Valide Entscheidungsgrundlage
„Eine notwendige Intensivierung der Therapie erfolgt meist zu spät“, sagt Professor Bernhard Kulzer von der Diabetes-Klinik Bad Mergentheim. Ein integrierter personalisierter Diabetes-Management-Prozess (iPDM), der den Ist-Zustand beim Patienten immer wieder prüft und nötige Veränderungen sichtbar macht, könne die Therapiequalität effektiv steigern. Die digitale Unterstützung sei dabei nicht mehr wegzudenken – hier kommt auch PDM one ins Spiel.
Die Software-Plattform für qualitätsgesicherte Behandlungsschritte in der Diabetologie wurde gemeinsam mit Diabetologen entwickelt und arbeitet interoperabel. So ist PDM one mit vielen unterschiedlichen Systemen kompatibel und führt Informationen aus Diabetesmanagement-Systemen wie Accu-Chek Smart Pix mit den Labordaten, Arztbriefen, Überweisungen aus einem Arztinformations-System zusammen.
Die Daten sind manuell ergänzbar und werden auf Vollständigkeit und Plausibilität geprüft, sodass eine valide Datenbasis entsteht. Anhand von konfigurierbaren Regeln wird automatisch geprüft, ob wichtige Behandlungsschritte leitliniengerecht eingehalten werden. Wenn nicht, wird der Arzt auf notwendige Entscheidungen und Informationslücken aufmerksam gemacht, etwa auf fällige Blut- oder Fußuntersuchungen sowie Termine bei Augenarzt, Nephrologen oder Kardiologen.
Pilotprojekt in Schwerpunktpraxen
„Die Plattform hilft dabei, die Therapie besser zu gestalten und nötige Anpassungen noch schneller umzusetzen. So erreichen Ärzte und Patienten gemeinsam ihre Therapieziele“, betont Kulzer. In einem Pilotprojekt zur Qualitätssicherung in Baden-Württemberg wurde die PDM one mit 123 Patienten aus 9 Diabetesschwerpunktpraxen über einen Zeitraum von 9 bis 12 Monaten erstmalig erprobt. Die in drei Postern beim Diabetes Kongress 2019 in Berlin vorgestellten Ergebnisse zeigen:
- Mehr als 50 Prozent der Patienten mit erhöhtem kardiovaskulärem Risiko erhielten kein leitlinienadhärentes (ADA, EASD, ESC, ESH) Blutdruckmanagement.
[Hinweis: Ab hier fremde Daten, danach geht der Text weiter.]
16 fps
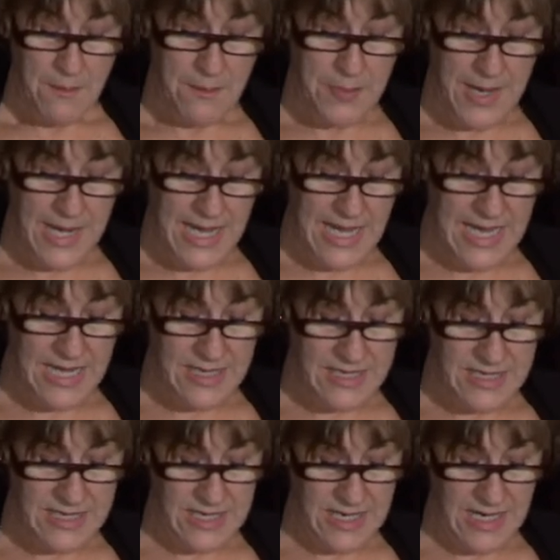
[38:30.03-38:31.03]

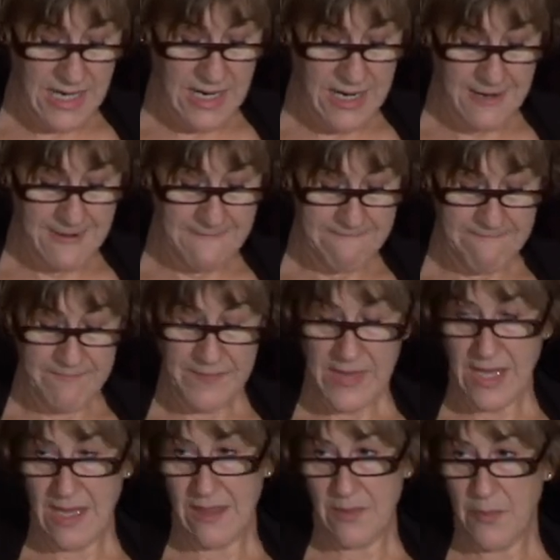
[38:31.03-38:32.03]
But
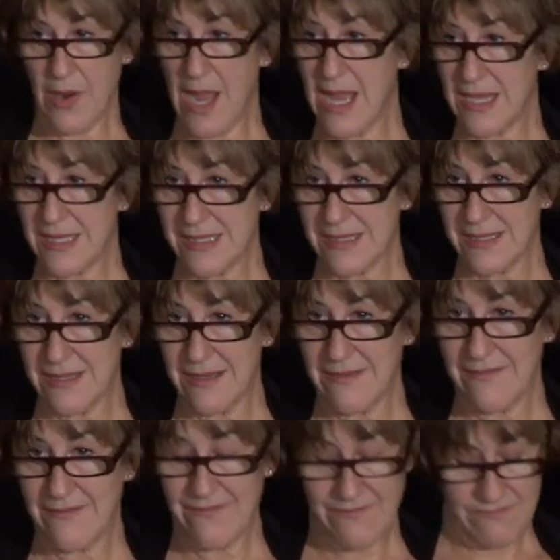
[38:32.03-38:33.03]
um, in the press,
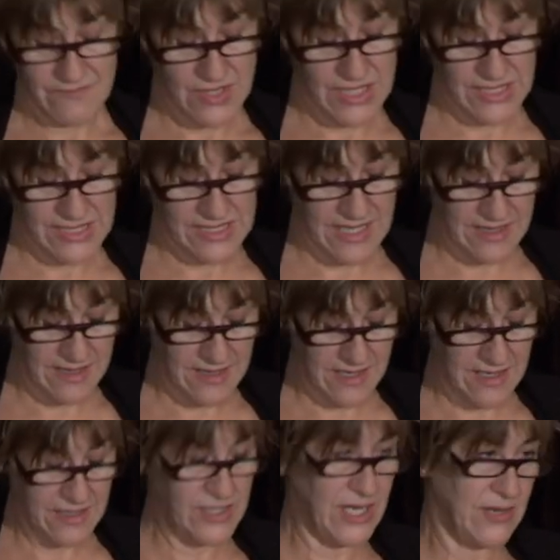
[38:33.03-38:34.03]
she said
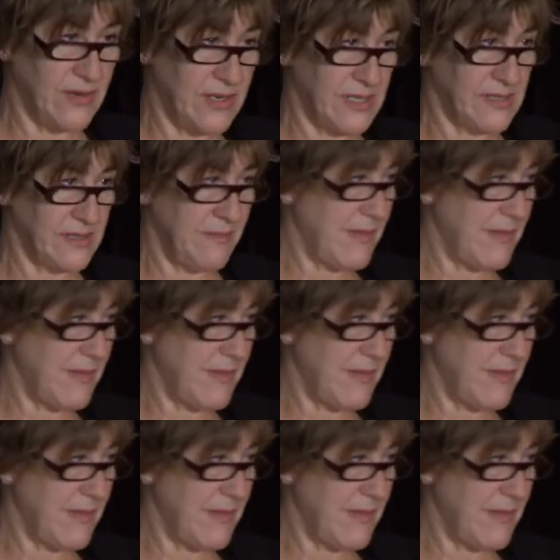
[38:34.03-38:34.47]
that gender doesn't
- Im Pilotprojekt konnte im Schnitt eine höhere glykämische Leitlinientreue entsprechend der Nationalen Versorgungs-Leitlinie Therapie des Typ-2-Diabetes (83 Prozent) als außerhalb (niederländische Studie: 73 Prozent; Plos One 2011; (6)9, e24278) nachgewiesen werden.
- Bei den Typ-2-Patienten des Pilotprojekts sank der HbA1c-Wert um durchschnittlich 1,7 Prozentpunkte.
Mit PDM one soll auch eine Grundlage für Versorgungsverträge geschaffen werden. Noch 2019 ist der Start eines weiteren Pilotprojekts geplant. Für den am ersten Projekt beteiligten Arzt Dr. Stefan Gölz, niedergelassen in einer Diabetes-Schwerpunktpraxis in Esslingen, ist die Plattform ein denkbares Tool, um Schnittstellen zu optimieren, elektronische Checklisten zu ermöglichen und so große Datenmengen zu filtern. „Eine echte Praxishilfe“, lautet sein Fazit.